## Problem to work on:
Return the entries below word for word; no images should appear in the copy.

## Data records:
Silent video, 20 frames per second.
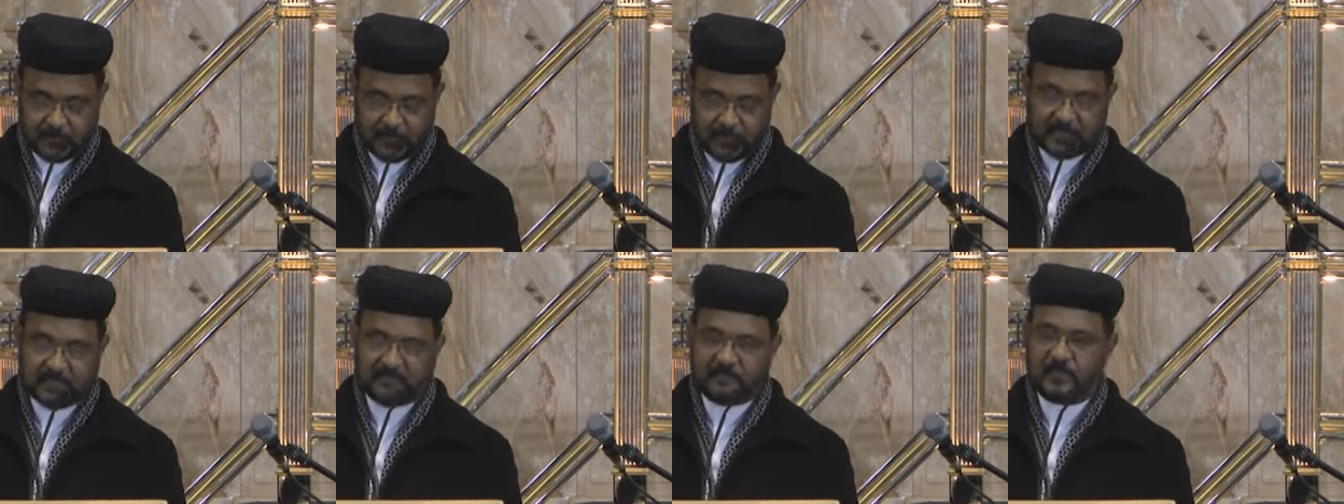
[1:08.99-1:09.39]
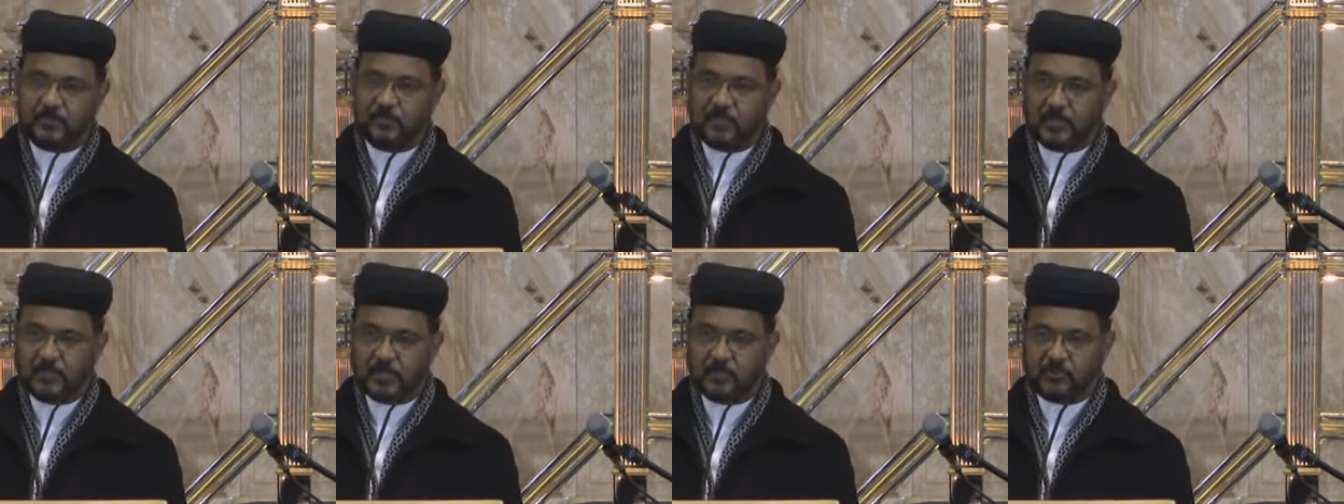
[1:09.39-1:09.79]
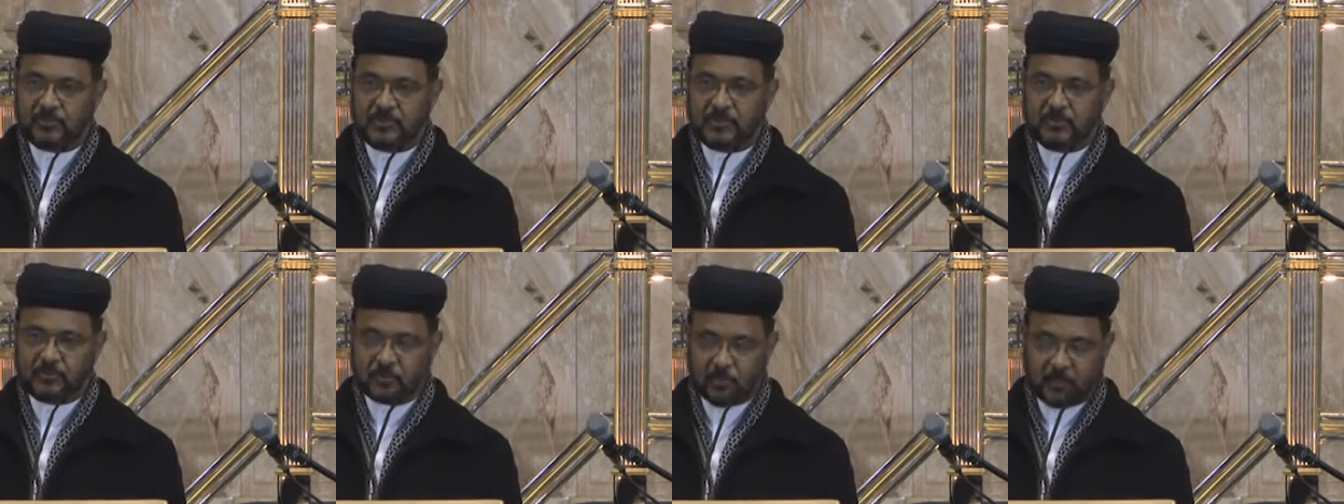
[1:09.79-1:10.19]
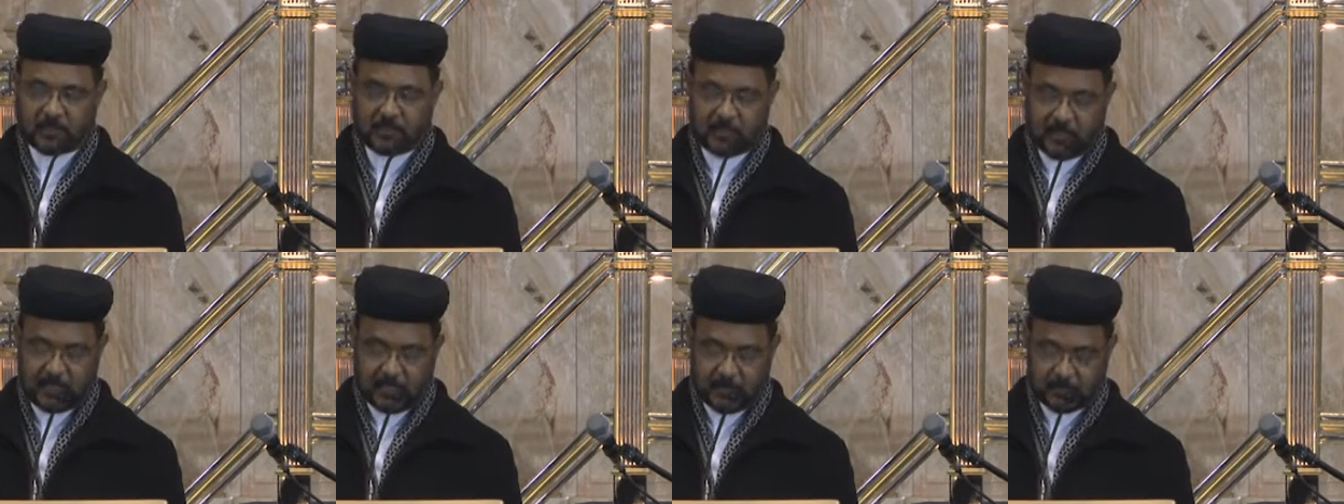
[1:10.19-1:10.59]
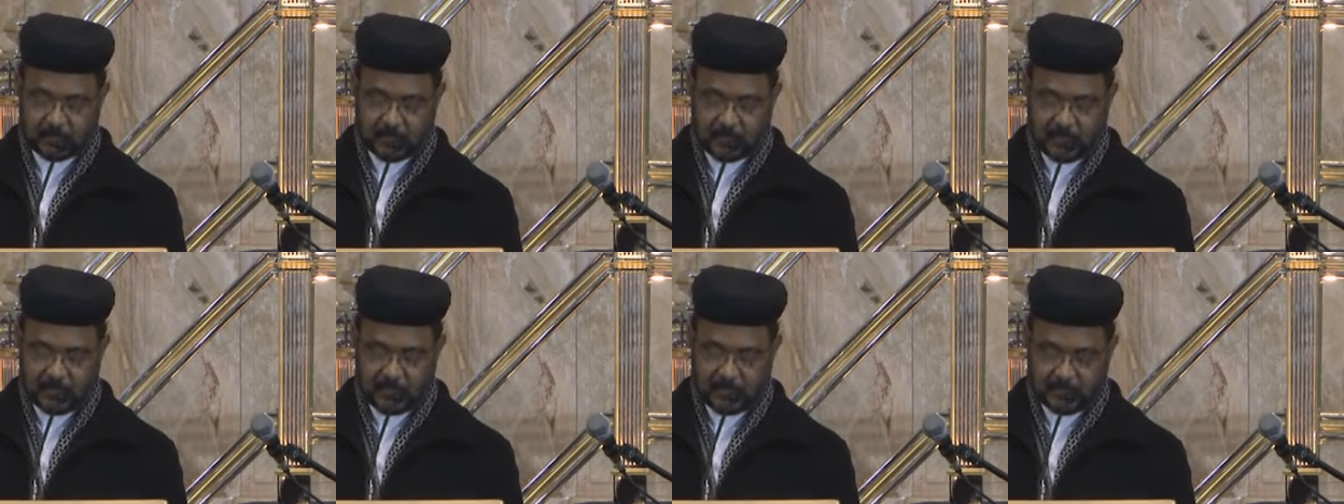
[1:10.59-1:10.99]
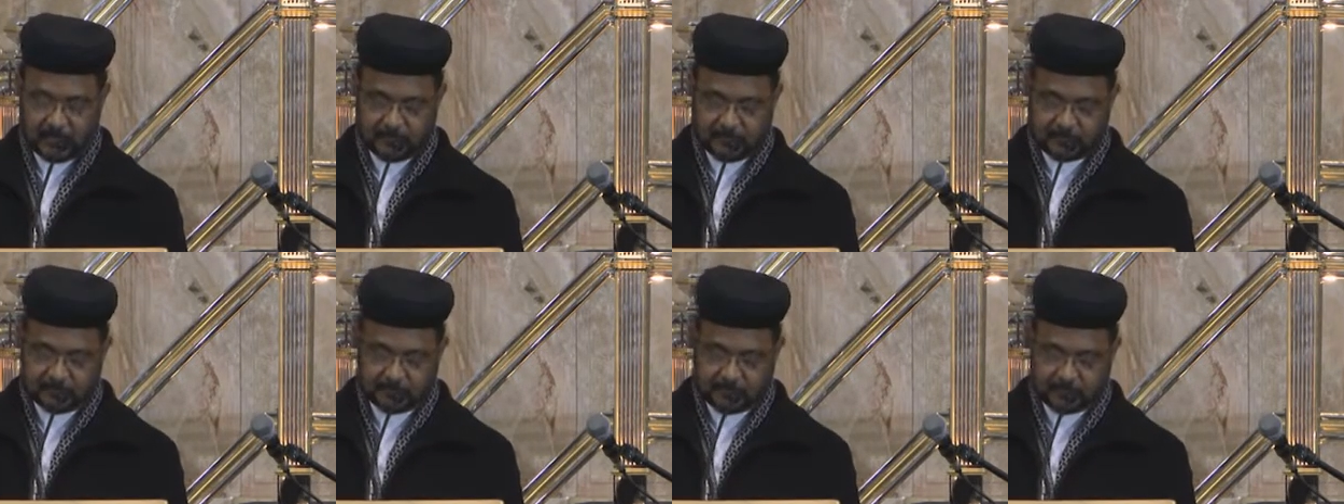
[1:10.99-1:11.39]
and eventually the Muslims won, alhamdulillah.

## Reply to the exercise:
Silent video, 20 frames per second.
[1:08.99-1:09.39]
[1:09.39-1:09.79]
[1:09.79-1:10.19]
[1:10.19-1:10.59]
[1:10.59-1:10.99]
[1:10.99-1:11.39]
and eventually the Muslims won, alhamdulillah.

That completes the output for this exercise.